### Exercise details
The full set of records needs to be retyped exactly.

### Input records
********************
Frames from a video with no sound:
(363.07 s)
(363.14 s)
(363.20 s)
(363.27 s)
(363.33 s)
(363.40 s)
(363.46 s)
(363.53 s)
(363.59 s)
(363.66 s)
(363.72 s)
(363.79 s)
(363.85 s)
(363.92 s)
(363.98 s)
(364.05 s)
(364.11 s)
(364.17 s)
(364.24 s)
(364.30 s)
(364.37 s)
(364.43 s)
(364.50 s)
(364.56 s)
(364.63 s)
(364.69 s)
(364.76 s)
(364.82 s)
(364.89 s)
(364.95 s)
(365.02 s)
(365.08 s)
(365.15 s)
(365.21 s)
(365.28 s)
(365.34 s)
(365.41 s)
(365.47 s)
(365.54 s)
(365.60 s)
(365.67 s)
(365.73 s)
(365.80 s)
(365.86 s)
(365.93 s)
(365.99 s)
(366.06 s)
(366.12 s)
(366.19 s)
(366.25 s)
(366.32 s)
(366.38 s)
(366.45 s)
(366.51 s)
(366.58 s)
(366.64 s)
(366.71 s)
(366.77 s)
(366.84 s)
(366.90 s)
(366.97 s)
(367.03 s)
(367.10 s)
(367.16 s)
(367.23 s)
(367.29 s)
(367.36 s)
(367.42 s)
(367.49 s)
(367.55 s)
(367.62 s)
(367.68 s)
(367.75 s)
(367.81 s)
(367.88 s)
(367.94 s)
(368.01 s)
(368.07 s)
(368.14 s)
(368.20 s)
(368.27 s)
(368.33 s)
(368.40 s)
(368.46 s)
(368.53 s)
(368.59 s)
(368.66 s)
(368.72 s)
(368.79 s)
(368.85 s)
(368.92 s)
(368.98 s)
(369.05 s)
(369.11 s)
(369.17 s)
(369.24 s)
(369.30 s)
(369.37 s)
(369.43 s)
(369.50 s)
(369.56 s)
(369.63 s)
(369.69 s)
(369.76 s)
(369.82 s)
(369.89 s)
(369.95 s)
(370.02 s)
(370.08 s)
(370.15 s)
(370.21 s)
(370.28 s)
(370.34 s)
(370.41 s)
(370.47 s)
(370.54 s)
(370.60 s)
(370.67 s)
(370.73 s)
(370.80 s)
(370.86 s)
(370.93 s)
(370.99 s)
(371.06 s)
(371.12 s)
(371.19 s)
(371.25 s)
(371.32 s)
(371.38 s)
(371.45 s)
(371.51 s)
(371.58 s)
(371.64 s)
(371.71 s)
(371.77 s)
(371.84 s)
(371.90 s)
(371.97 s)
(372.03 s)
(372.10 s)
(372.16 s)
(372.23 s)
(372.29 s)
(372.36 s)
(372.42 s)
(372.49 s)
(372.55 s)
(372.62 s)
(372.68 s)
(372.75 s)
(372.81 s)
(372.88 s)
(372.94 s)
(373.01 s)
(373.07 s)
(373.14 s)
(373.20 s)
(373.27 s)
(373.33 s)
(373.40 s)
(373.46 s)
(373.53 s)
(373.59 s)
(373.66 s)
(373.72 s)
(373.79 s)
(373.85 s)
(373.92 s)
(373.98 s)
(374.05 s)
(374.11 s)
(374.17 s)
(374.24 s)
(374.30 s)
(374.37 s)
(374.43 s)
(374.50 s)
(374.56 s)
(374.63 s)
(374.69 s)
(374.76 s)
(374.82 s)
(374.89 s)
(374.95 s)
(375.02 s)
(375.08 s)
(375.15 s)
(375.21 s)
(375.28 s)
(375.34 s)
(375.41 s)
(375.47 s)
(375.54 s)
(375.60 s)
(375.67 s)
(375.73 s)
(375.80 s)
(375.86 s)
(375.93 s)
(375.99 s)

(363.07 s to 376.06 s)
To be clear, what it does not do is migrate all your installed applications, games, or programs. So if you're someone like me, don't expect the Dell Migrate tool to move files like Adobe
********************
### Result for this task
Frames from a video with no sound:
(363.07 s)
(363.14 s)
(363.20 s)
(363.27 s)
(363.33 s)
(363.40 s)
(363.46 s)
(363.53 s)
(363.59 s)
(363.66 s)
(363.72 s)
(363.79 s)
(363.85 s)
(363.92 s)
(363.98 s)
(364.05 s)
(364.11 s)
(364.17 s)
(364.24 s)
(364.30 s)
(364.37 s)
(364.43 s)
(364.50 s)
(364.56 s)
(364.63 s)
(364.69 s)
(364.76 s)
(364.82 s)
(364.89 s)
(364.95 s)
(365.02 s)
(365.08 s)
(365.15 s)
(365.21 s)
(365.28 s)
(365.34 s)
(365.41 s)
(365.47 s)
(365.54 s)
(365.60 s)
(365.67 s)
(365.73 s)
(365.80 s)
(365.86 s)
(365.93 s)
(365.99 s)
(366.06 s)
(366.12 s)
(366.19 s)
(366.25 s)
(366.32 s)
(366.38 s)
(366.45 s)
(366.51 s)
(366.58 s)
(366.64 s)
(366.71 s)
(366.77 s)
(366.84 s)
(366.90 s)
(366.97 s)
(367.03 s)
(367.10 s)
(367.16 s)
(367.23 s)
(367.29 s)
(367.36 s)
(367.42 s)
(367.49 s)
(367.55 s)
(367.62 s)
(367.68 s)
(367.75 s)
(367.81 s)
(367.88 s)
(367.94 s)
(368.01 s)
(368.07 s)
(368.14 s)
(368.20 s)
(368.27 s)
(368.33 s)
(368.40 s)
(368.46 s)
(368.53 s)
(368.59 s)
(368.66 s)
(368.72 s)
(368.79 s)
(368.85 s)
(368.92 s)
(368.98 s)
(369.05 s)
(369.11 s)
(369.17 s)
(369.24 s)
(369.30 s)
(369.37 s)
(369.43 s)
(369.50 s)
(369.56 s)
(369.63 s)
(369.69 s)
(369.76 s)
(369.82 s)
(369.89 s)
(369.95 s)
(370.02 s)
(370.08 s)
(370.15 s)
(370.21 s)
(370.28 s)
(370.34 s)
(370.41 s)
(370.47 s)
(370.54 s)
(370.60 s)
(370.67 s)
(370.73 s)
(370.80 s)
(370.86 s)
(370.93 s)
(370.99 s)
(371.06 s)
(371.12 s)
(371.19 s)
(371.25 s)
(371.32 s)
(371.38 s)
(371.45 s)
(371.51 s)
(371.58 s)
(371.64 s)
(371.71 s)
(371.77 s)
(371.84 s)
(371.90 s)
(371.97 s)
(372.03 s)
(372.10 s)
(372.16 s)
(372.23 s)
(372.29 s)
(372.36 s)
(372.42 s)
(372.49 s)
(372.55 s)
(372.62 s)
(372.68 s)
(372.75 s)
(372.81 s)
(372.88 s)
(372.94 s)
(373.01 s)
(373.07 s)
(373.14 s)
(373.20 s)
(373.27 s)
(373.33 s)
(373.40 s)
(373.46 s)
(373.53 s)
(373.59 s)
(373.66 s)
(373.72 s)
(373.79 s)
(373.85 s)
(373.92 s)
(373.98 s)
(374.05 s)
(374.11 s)
(374.17 s)
(374.24 s)
(374.30 s)
(374.37 s)
(374.43 s)
(374.50 s)
(374.56 s)
(374.63 s)
(374.69 s)
(374.76 s)
(374.82 s)
(374.89 s)
(374.95 s)
(375.02 s)
(375.08 s)
(375.15 s)
(375.21 s)
(375.28 s)
(375.34 s)
(375.41 s)
(375.47 s)
(375.54 s)
(375.60 s)
(375.67 s)
(375.73 s)
(375.80 s)
(375.86 s)
(375.93 s)
(375.99 s)

(363.07 s to 376.06 s)
To be clear, what it does not do is migrate all your installed applications, games, or programs. So if you're someone like me, don't expect the Dell Migrate tool to move files like Adobe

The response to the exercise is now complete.